━━ Entries shown

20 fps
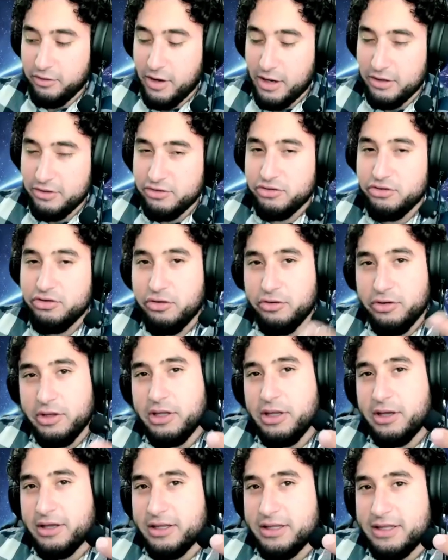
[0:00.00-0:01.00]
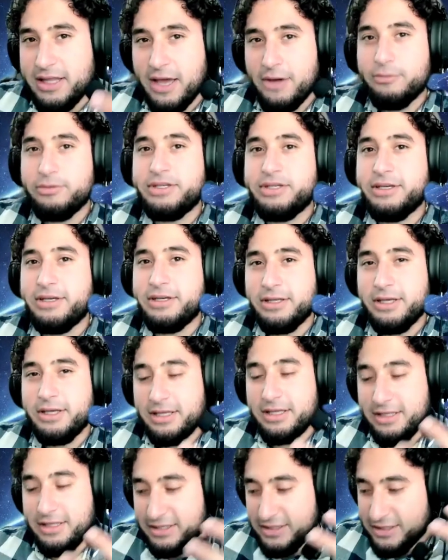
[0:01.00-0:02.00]
How did you know that like, that was it?
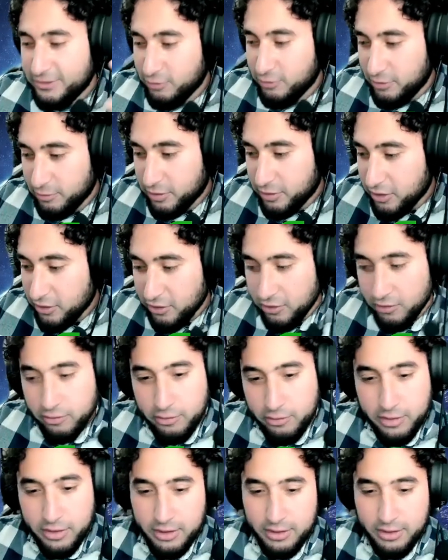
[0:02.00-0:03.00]
This is what I'm gonna do.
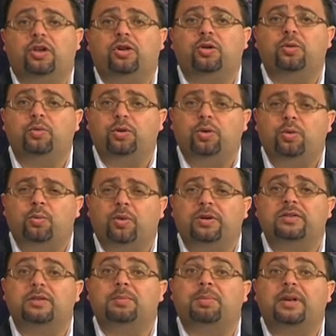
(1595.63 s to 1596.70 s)
You
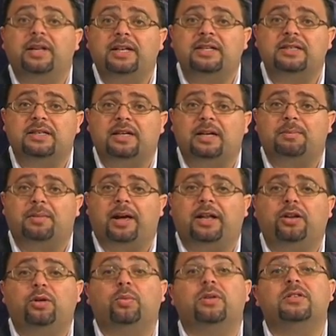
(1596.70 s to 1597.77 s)
want to please Him,
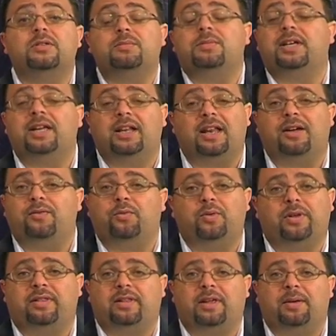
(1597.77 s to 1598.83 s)
and you want to be in love
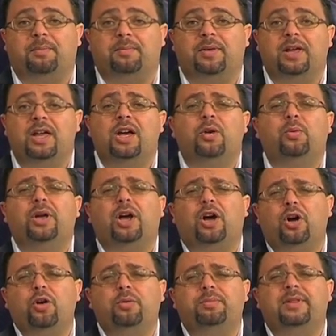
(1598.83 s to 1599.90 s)
with Him. We
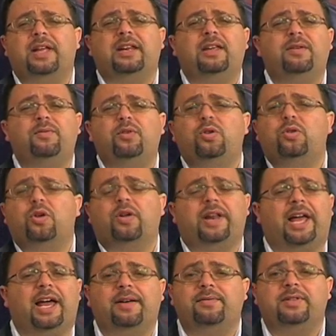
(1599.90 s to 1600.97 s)
hope that if you don't
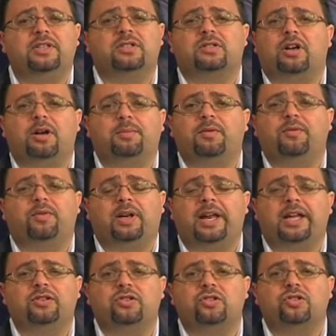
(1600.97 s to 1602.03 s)
have this type of
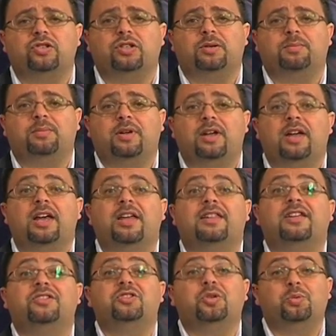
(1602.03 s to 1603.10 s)
relationship,
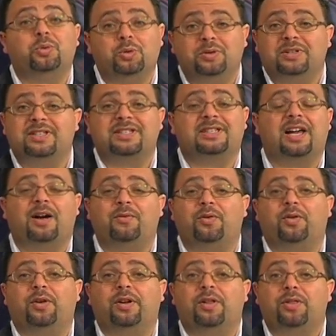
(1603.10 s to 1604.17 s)
that you will
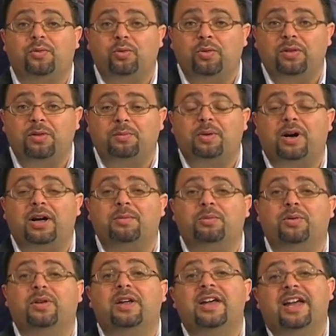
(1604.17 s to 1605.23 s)
discover it through the
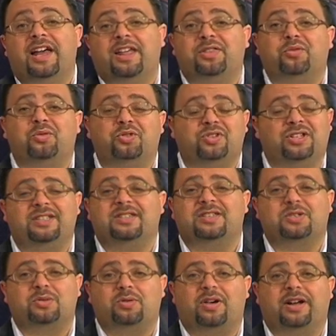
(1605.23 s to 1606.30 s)
Bible and through
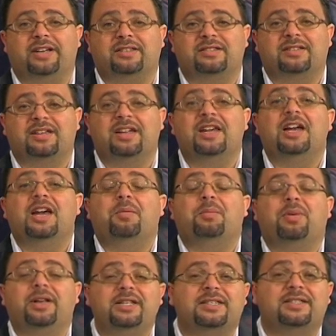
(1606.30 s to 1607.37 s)
Jesus Christ.
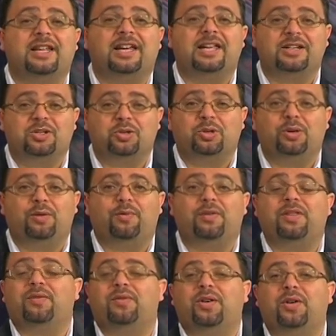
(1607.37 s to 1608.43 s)
Please stay in tune for
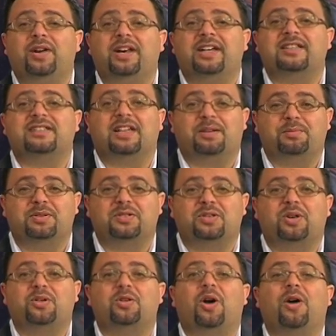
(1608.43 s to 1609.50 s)
the very next
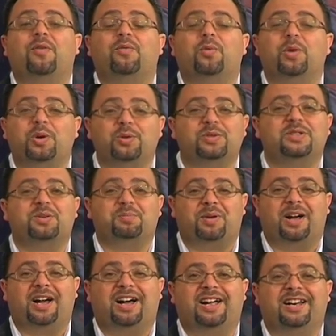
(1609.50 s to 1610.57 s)
episode of Worlds
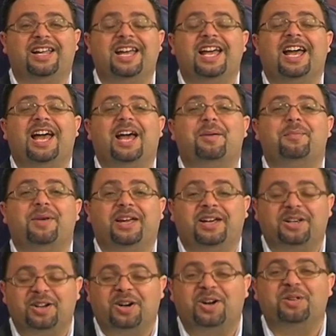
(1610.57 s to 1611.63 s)
Apart, and may
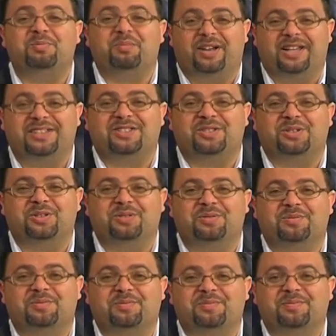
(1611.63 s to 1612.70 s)
God bless you.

━━━━

Exercise brief ▸
Everything from the line with "(1606.30 s to 1607.37 s)" through the last line above should be reproduced exactly, both ends included; pictures must be omitted.

Task answer ▸
(1606.30 s to 1607.37 s)
Jesus Christ.
(1607.37 s to 1608.43 s)
Please stay in tune for
(1608.43 s to 1609.50 s)
the very next
(1609.50 s to 1610.57 s)
episode of Worlds
(1610.57 s to 1611.63 s)
Apart, and may
(1611.63 s to 1612.70 s)
God bless you.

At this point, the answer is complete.